Sobre Abbott Joseph Liebling (1904-1963) gravita buena parte de la historia del periodismo moderno. Era un gordo afable con dedos de paloma al que le gustaba escuchar y que llegó a convertirse en uno de los grandes reporteros de todos los tiempos. Escribió de la Segunda Guerra Mundial, de boxeo, de carreras de caballos y de comida, pero también firmó centenares de piezas en «The New Yorker» sobre otras muchas cosas y personas, todas ellas unidas bajo el mismo denominador común: meter la nariz en los asuntos de los demás y sacar el mejor partido de ello.

Sus artículos están llenos de entretenidas observaciones y son precursores de lo que más tarde se llamó nuevo periodismo. Liebling estaba allí antes que Capote, Talese, Breslin, Wolfe y todos los que vinieron después, pero nadie hasta ahora ha hecho que figurase en las grandes antologías con el fin de explicar los verdaderos orígenes del género.
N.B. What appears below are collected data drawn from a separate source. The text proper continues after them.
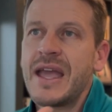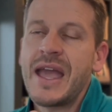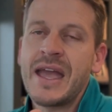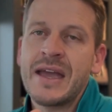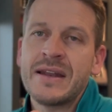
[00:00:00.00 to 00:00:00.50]

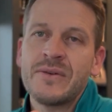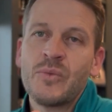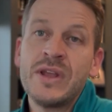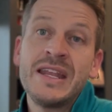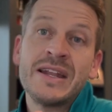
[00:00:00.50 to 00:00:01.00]
And
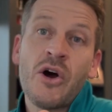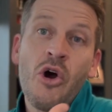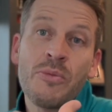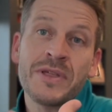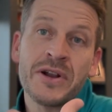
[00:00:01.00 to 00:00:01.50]
we need to
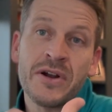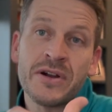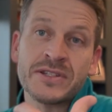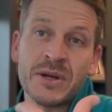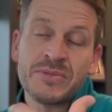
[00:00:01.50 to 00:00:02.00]
hope that our
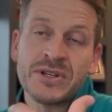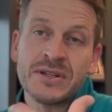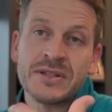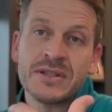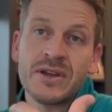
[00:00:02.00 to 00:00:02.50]

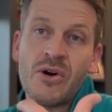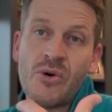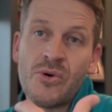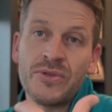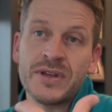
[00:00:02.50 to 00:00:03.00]
assumptions
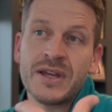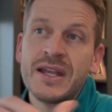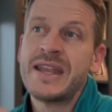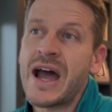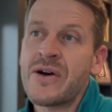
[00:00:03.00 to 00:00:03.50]
hold.
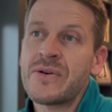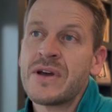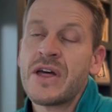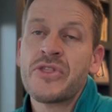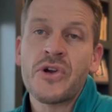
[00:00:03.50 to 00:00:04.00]
Now,
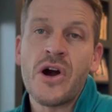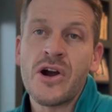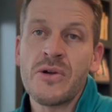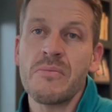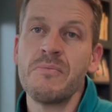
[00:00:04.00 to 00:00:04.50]
there
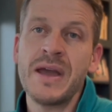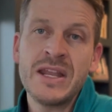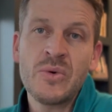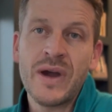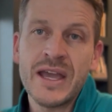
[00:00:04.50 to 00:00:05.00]
are
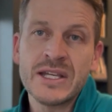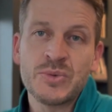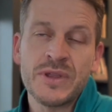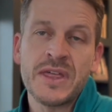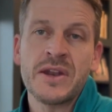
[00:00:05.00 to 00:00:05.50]
many ways
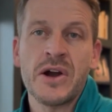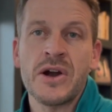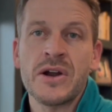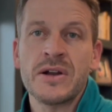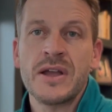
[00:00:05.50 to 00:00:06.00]
within
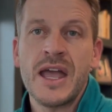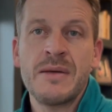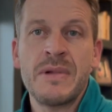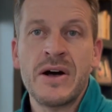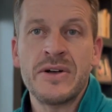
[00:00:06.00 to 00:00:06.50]
our
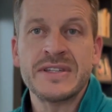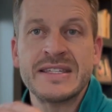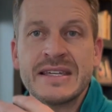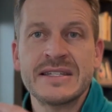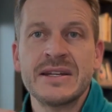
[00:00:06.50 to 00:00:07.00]
ML
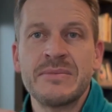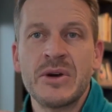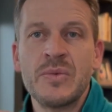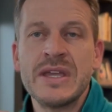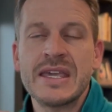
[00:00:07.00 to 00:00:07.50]
system that
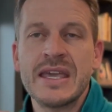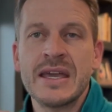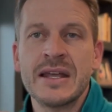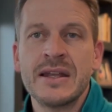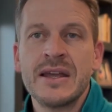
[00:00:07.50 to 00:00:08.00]
we
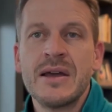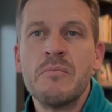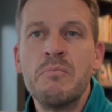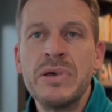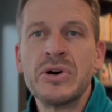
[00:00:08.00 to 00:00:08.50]
can
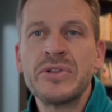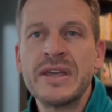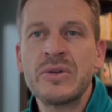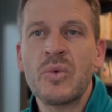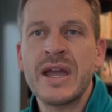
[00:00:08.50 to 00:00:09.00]
build
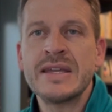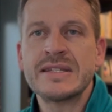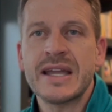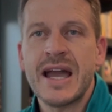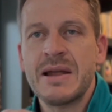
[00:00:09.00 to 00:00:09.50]
in ways
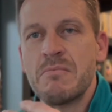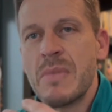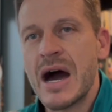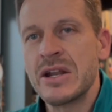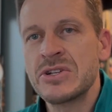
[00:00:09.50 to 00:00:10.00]
to kind of
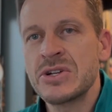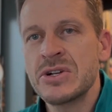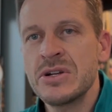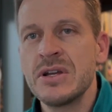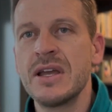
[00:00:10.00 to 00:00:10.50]

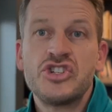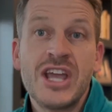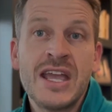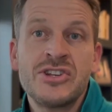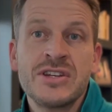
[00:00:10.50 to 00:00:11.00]
monitor
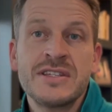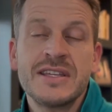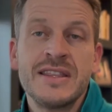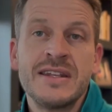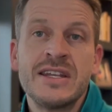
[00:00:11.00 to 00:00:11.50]
changes
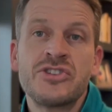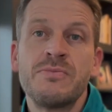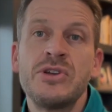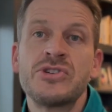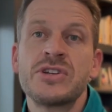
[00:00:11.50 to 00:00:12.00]
in the
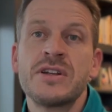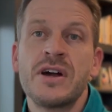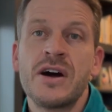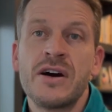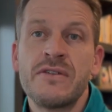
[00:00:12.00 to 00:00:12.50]
distribution
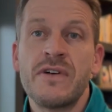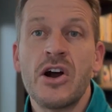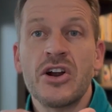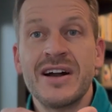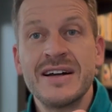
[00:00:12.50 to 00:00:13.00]
of
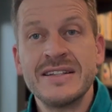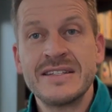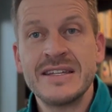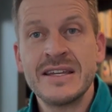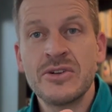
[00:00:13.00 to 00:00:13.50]
our
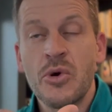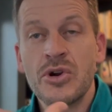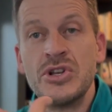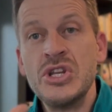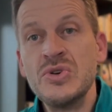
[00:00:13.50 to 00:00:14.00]
unseen or
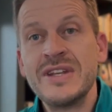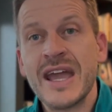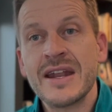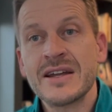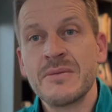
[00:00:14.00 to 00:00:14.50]
new
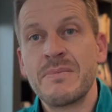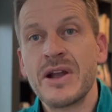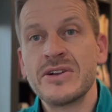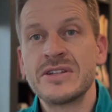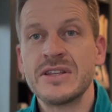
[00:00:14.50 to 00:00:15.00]
data
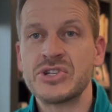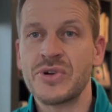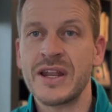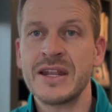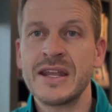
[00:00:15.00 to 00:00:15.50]
compared to the
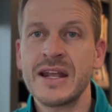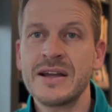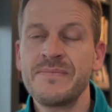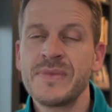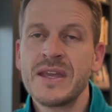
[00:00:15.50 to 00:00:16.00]
training
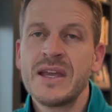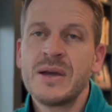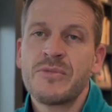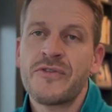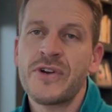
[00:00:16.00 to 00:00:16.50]
data.
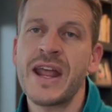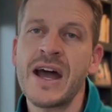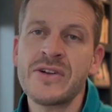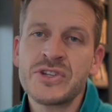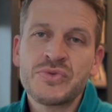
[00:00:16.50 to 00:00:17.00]
But for
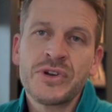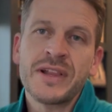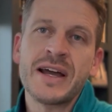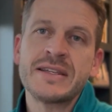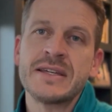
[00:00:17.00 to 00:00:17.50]
now, just
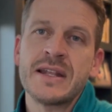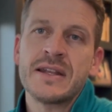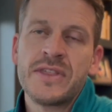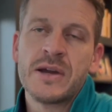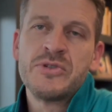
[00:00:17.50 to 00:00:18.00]
realize that
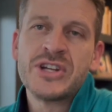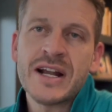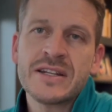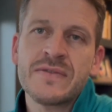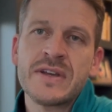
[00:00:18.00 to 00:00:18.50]
the
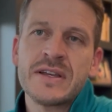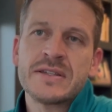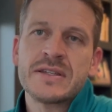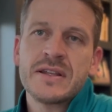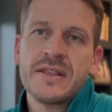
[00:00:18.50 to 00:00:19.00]
objective
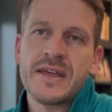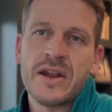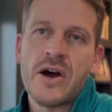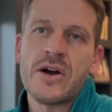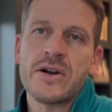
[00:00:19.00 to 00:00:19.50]
is that
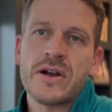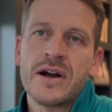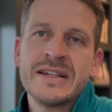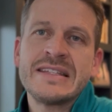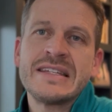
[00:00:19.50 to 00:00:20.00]
our
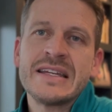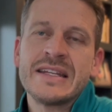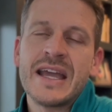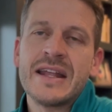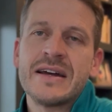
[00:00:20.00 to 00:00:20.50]
unseen
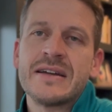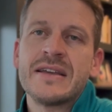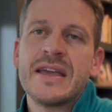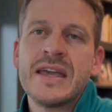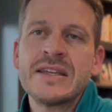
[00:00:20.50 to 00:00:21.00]
data
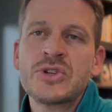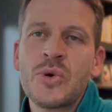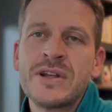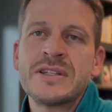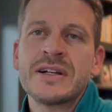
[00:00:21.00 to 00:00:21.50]
is
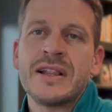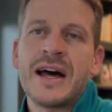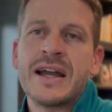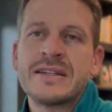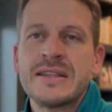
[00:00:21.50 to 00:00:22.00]
going to
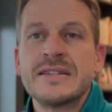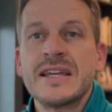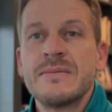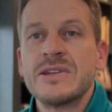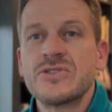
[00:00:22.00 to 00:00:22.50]
align to the
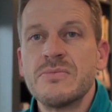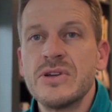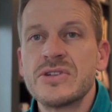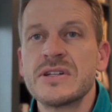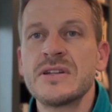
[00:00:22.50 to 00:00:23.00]
same
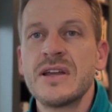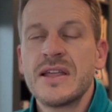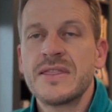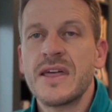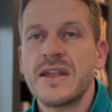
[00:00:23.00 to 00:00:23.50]
distribution
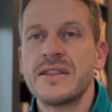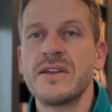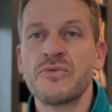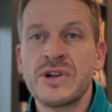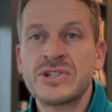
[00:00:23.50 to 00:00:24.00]
that the
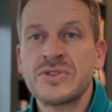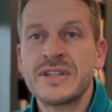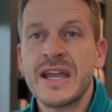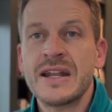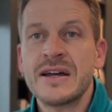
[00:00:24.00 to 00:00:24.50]
original
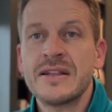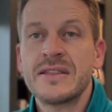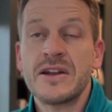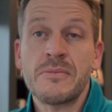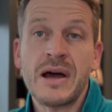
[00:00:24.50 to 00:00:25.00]
data
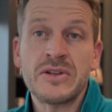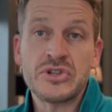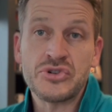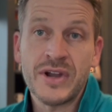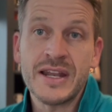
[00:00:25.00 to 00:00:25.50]
that our model is
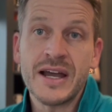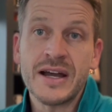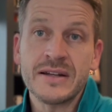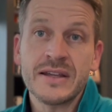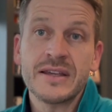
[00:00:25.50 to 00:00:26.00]
trained
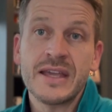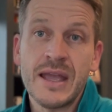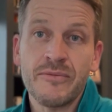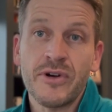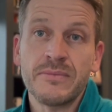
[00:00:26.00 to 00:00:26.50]
on
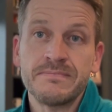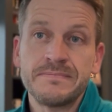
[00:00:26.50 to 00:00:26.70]
came from.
Joe Liebling tenía, además, un sexto sentido que le ponía en alerta sobre la fiabilidad de lo que a uno le cuentan. Cuando tenía 6 años, leyó en un periódico de Nueva York que un peso pesado llamado Carl Morris era la esperanza blanca para derrotar al campeón del mundo, el legendario Jack Johnson. Dos días más tarde, un boxeador vulgar, Jim Flynn, mandó a la lona al púgil sobre el que se habían depositado tantas esperanzas y Liebling aprendió a desconfiar de los periódicos. Esa desconfianza, más que alejarlo de la prensa escrita, hizo de él un lector ávido y crítico. «Cuando uno no puede obtener toda la verdad de un periódico, y no digo con esto que a un periódico le resulte fácil contar la verdad, aun mostrándose voluntarioso, lo que debe hacer es leer dos con las ideas confrontadas para enterarse realmente de lo que está sucediendo», escribió.

Propenso a la desconfianza y, en sus años finales, a la melancolía, Liebling formó junto a Joseph Mitchell la pareja de periodistas que revolucionó el «New Yorker», adonde habían llegado los dos huyendo de los manejos del pérfido Roy Howard, el editor que había comprado el «World» para fusionarlo con el «Evening Telegram». Liebling y Mitchell, que procedía de Carolina del Norte, patearon juntos Nueva York en busca de historias dignas de ser contadas. Se complementaban. Comían en el Red Devil y en el Villa Nova -Liebling conservaba de los tiempos de París el amor y el conocimiento por la gastronomía que le llevó a escribir Between Meals-, bebían en Bleeck's and Costello y los fines de semana se iban a las playas de Rockaway para zambullirse en el océano y escuchar a la gente. De ahí salían las historias de tipos corrientes, quizá no tan corrientes, que hicieron famoso a Mitchell, autor de El secreto de Joe Gould (Anagrama, 2000), una pequeña obra maestra publicada en 1964 en las páginas de la revista donde trabajaba, poco después de la muerte de su inseparable colega y amigo. Mitchell sobrevivió a Liebling durante más de treinta años, pero apenas volvió a escribir artículos después de que la estupenda semblanza sobre Joe Gould viera la luz.

Los mejores textos de uno y otro, en la etapa del «New Yorker», están reunidos, en el caso de Liebling, en un volumen titulado Just enough Liebling, y en el de Joseph Mitchell, en Up in the Old Hotel. Ninguno de ellos, que yo sepa, se encuentra traducido al castellano, pero si el inglés alcanza y tiene la posibilidad de hacerse con ellos, no lo dude un instante: de sus páginas brotan la ciudad de Nueva York y un montón de acusados perfiles neoyorquinos. Lo mismo digo si tienen la oportunidad de leer The sweet science, del primero de estos dos legendarios periodistas.

Todo esto viene a propósito de que leyendo ciertos periódicos y su visión extremadamente opuesta sobre determinados hechos que conciernen a la vida política nacional, uno siempre tiene la tentación de ponerse en la piel del desconfiado y melancólico Abbott Joseph Liebling, cuando se refería a lo difícil que resulta obtener toda la verdad de una sola lectura.